It's ugly, but delicious! Sort of a fuzzy picture. Matches my brain when I woke up this morning. You ever wake up and go, "Where am I?" Anyway, last night's cauliflower was mixed into two fork-whipped eggs and a patty was formed in the pan after the pancetta and excess fat were removed. Dried chives were sprinkled on top for a kick. When I turned it, well, it became a couple of blobs. I let them set up and turned again and the two blobs became what you see in the picture. Really good, though. I'll probably have broccoli tonight and that will mean leftovers for breakfast if I have anything to do with it. I have a couple of leftover sausage patties, so maybe egg layers in muffin tins?

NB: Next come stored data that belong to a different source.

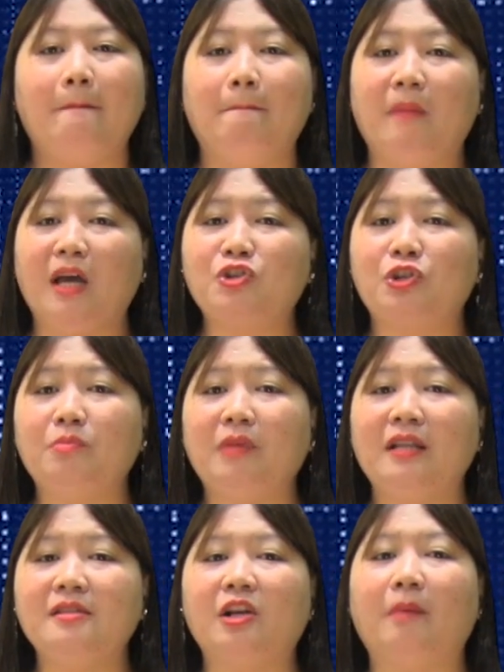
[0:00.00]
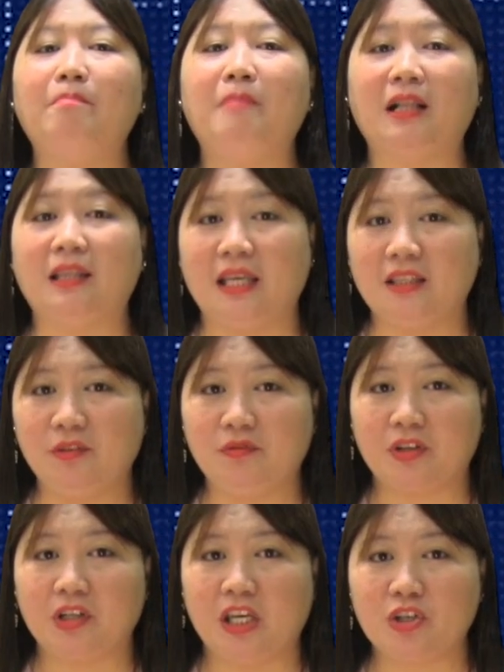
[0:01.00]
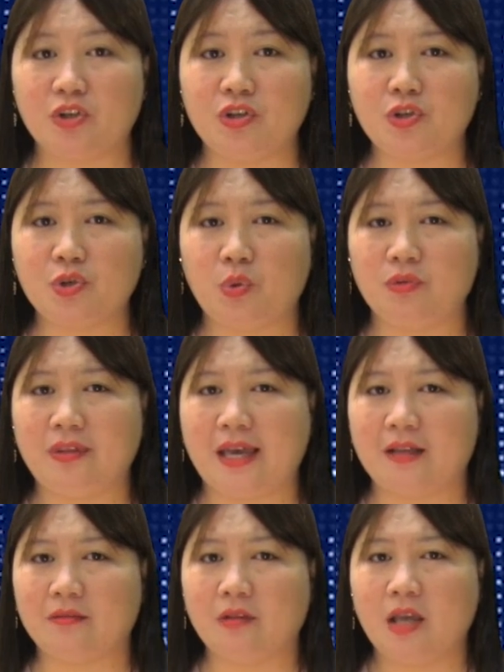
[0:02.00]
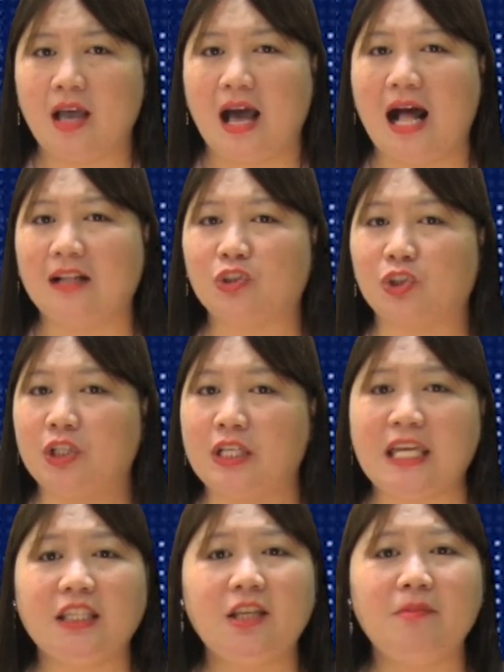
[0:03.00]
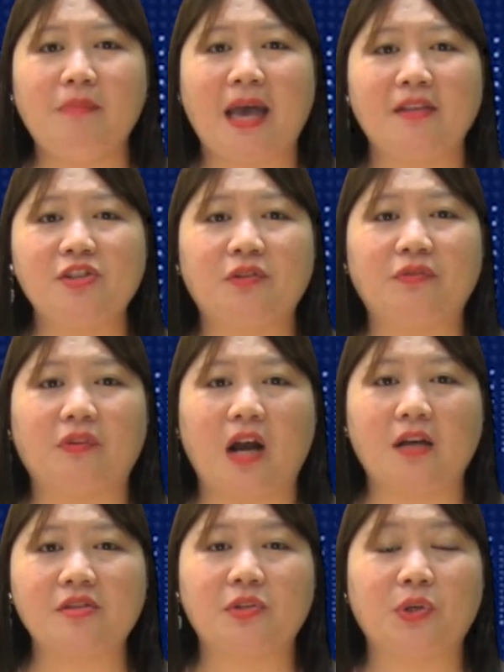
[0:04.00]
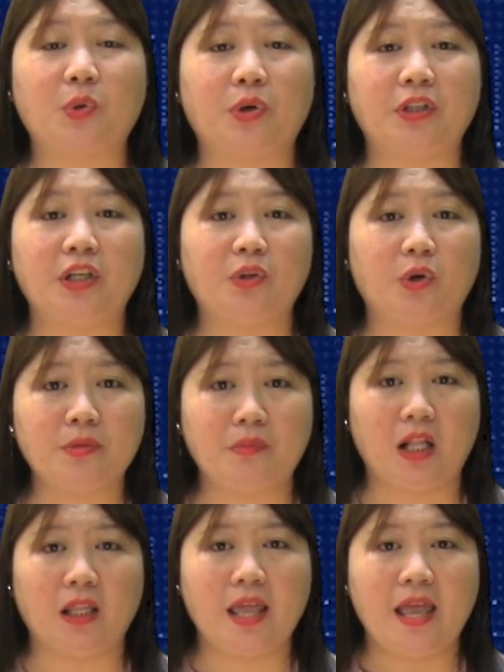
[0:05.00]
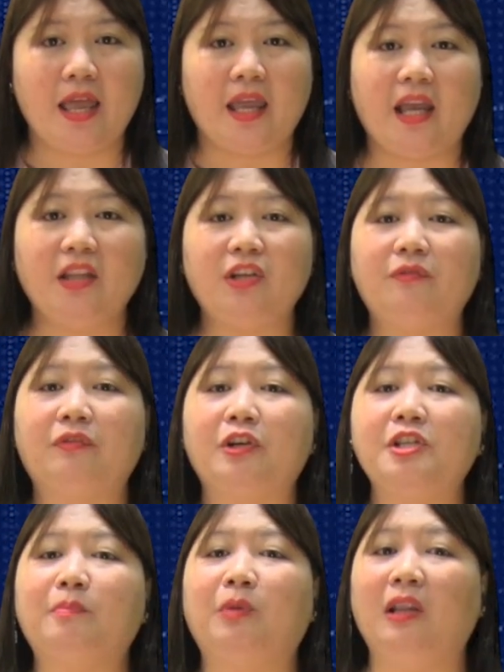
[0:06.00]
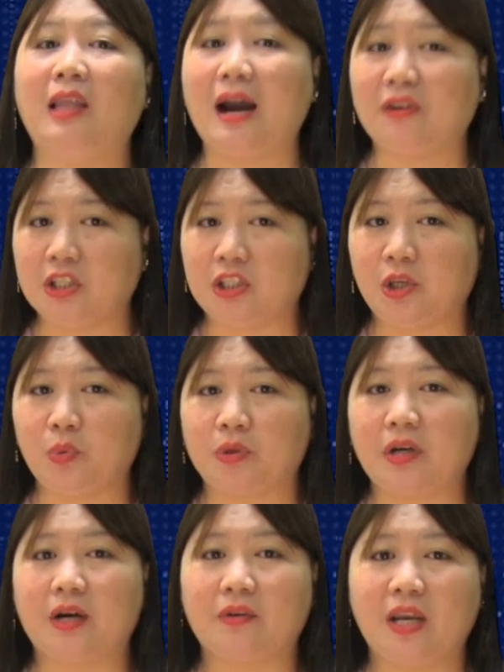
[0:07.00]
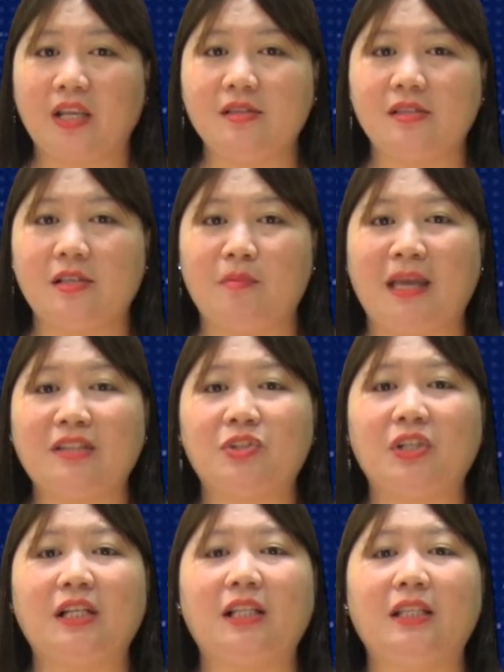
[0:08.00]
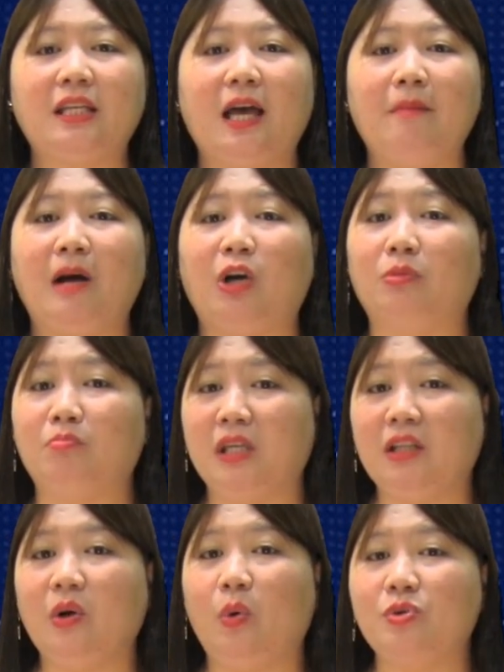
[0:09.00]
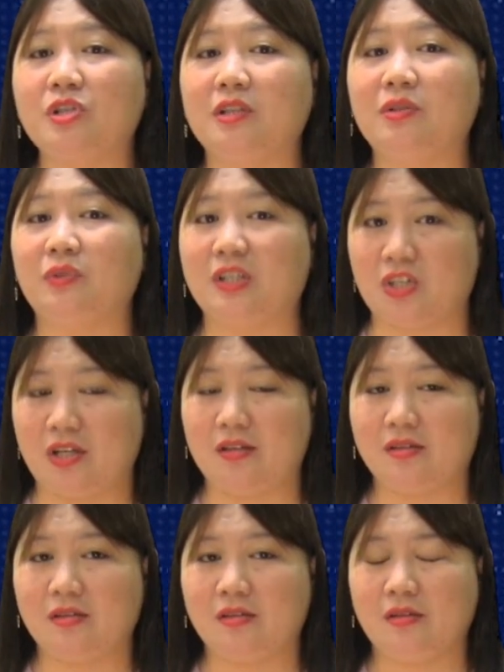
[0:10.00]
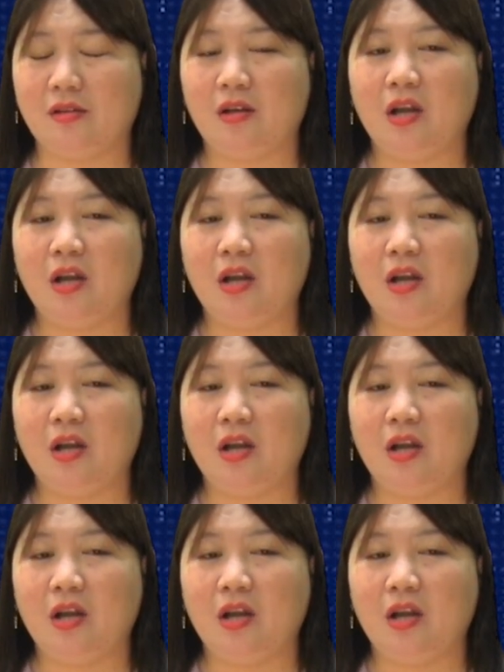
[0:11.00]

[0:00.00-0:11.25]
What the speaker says: measurements of magnetic variation showed that alternating bands of rocks recording normal and reverse polarity were arranged symmetrically about mid-ocean ridges.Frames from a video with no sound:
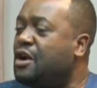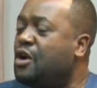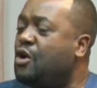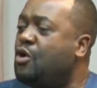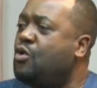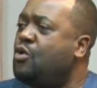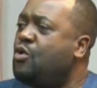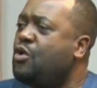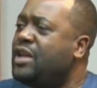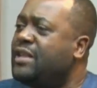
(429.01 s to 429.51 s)

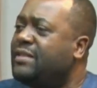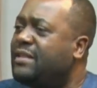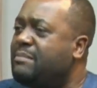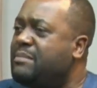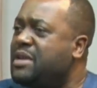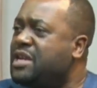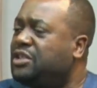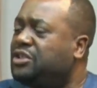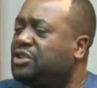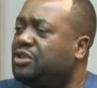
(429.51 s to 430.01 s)
Who in the
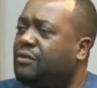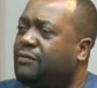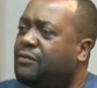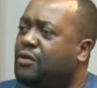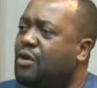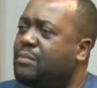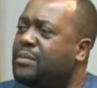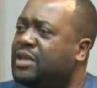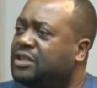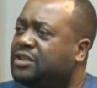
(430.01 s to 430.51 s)
Ministry of
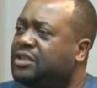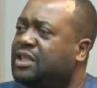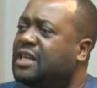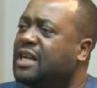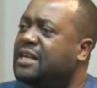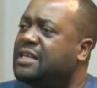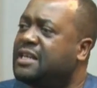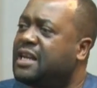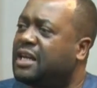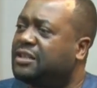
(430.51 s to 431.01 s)
Commerce, Trade
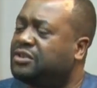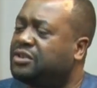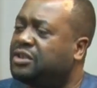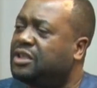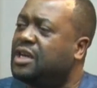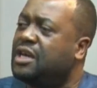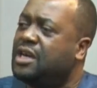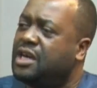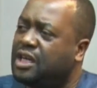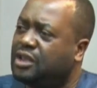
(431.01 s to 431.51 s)
and Industry
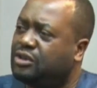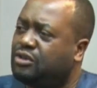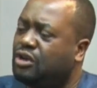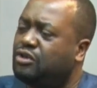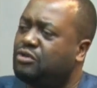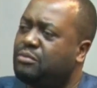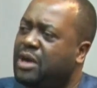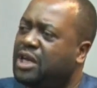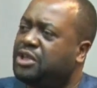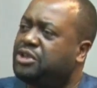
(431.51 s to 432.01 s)
is going
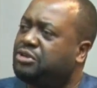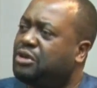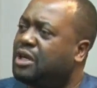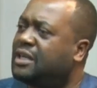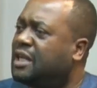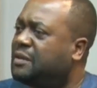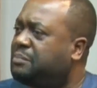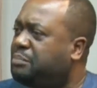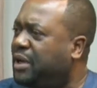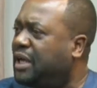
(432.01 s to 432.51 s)
to make sure
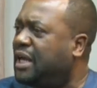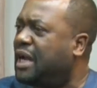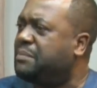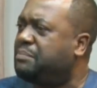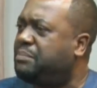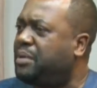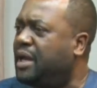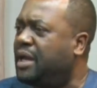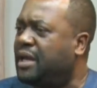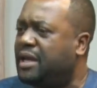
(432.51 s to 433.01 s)
that Pick and
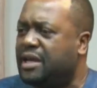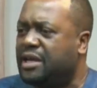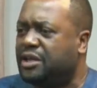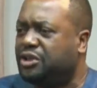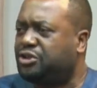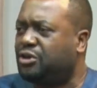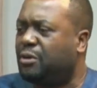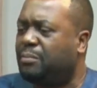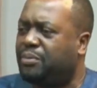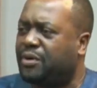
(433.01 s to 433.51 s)
Pay,
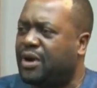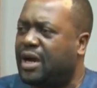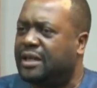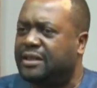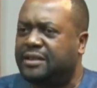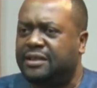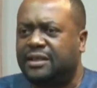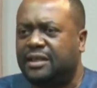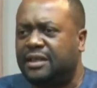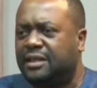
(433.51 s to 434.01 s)

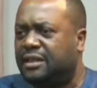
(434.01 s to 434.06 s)
ShopRite,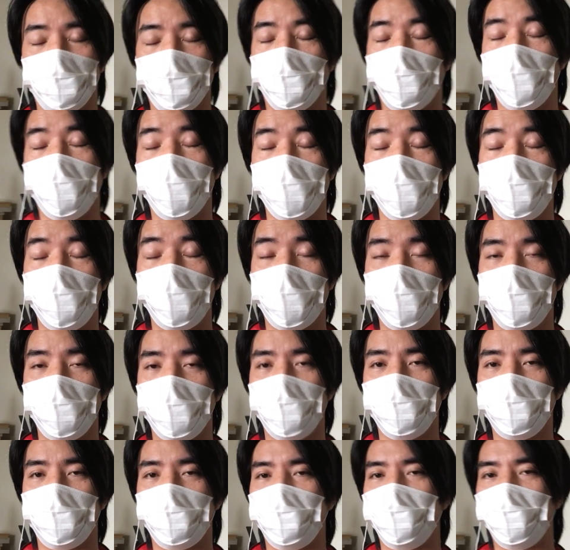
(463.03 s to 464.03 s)
one of them
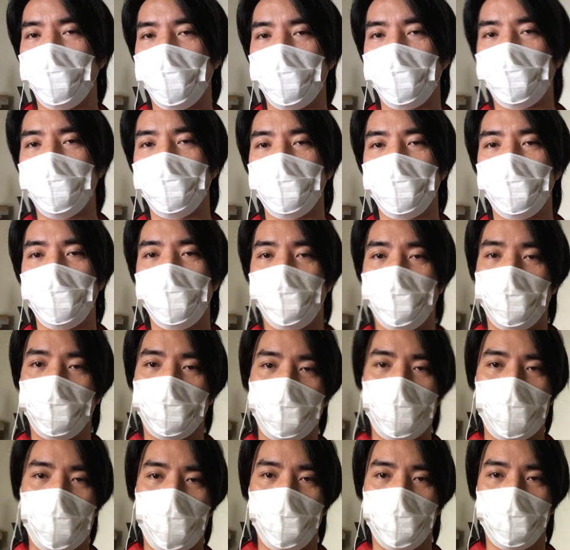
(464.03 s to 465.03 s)
is not, doesn't even
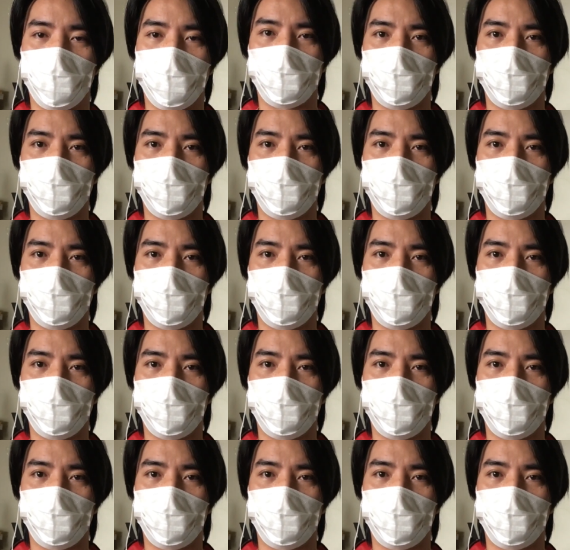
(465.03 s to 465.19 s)
count.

Prosciutto wrapped asparagus with a peach. I used smaller pieces of prosciutto this time and, therefore, had a few more asparagus. It was okay. I thought I was in the mood, but I wasn't. The peach was also just okay. I miss my brother-in-law's fresh peaches from years ago. I so prefer jarred peaches these days. I'll save buying the "fresh" ones for warming up or frying in ghee with spices. It just didn't have the flavor it should have. I guess I just didn't really want lunch today.
I finally got the spiral cutter out of the box. I bought it about 2 months ago and never was brave enough to use it, but today was the day. I had a half of a sweet potato in the refrigerator and it was just about ready to drive me crazy. So I spiraled it! It actually couldn't have been any easier and I highly recommend this gadget. Next stop - Zoodles!
Dinner was so good I almost forgot to take a picture! I combined the sweet potato "noodles" with mushrooms and onions in a pan with olive oil and ghee. I had previously seasoned the potato with onion salt, cumin, and pepper. In another pan, I cooked the filet (which was half eaten by the time I took this photo!). I was going to add avocado, but dinner was wonderful without it, not to mention I had oils in the veggie mix. I have definitely found one way I like sweet potatoes. Success. I'll definitely try this and variations of it again.
Reflections: I spent some time today shopping via text messaging with Ronnie. Great stuff. We're in this thing together! Where lunch was lacking in excitement and hunger, dinner was right on time. I had a banana afterward to call it a day. If I get hungry later, I have an English cucumber that I can slice up. I've been working on my reluctance to eat sweet potatoes for a long time. This is the first non-sweet application I've been able to truly enjoy. I think it was the spices and the crunch that did it. They were not super crunchy, but they weren't sweet potato texture either.
I've been obsessing a bit today over weight and my short and long term goals. Twenty-eight more pounds is a given. I must make that goal over the long haul. Anything beyond that is a bonus, a want, not so much a need. I would prefer to lose 48 more. My obsession has been a) I didn't lose weight today and b) I have read pros and cons of the paleo eating style and the loss/no loss of weight. I get in these moods where my confidence level is low, and I think that's where I've been today. Whether it's paleo, Whole30, Weight Watchers, watching what I eat, or whatever - I need to not obsess and need to continue to live my life, do what's best for me eating wise, and continue my exercising for my knees and overall health. I repeat often that my blood sugar and other blood indicators have never been better. I know the change in carb makeup is a big part of that. I do eat carbs. I choose not to eat what most people see as carbs to keep my body and blood work in a better state of homeostasis.
Let the obsessing be over for today. Done.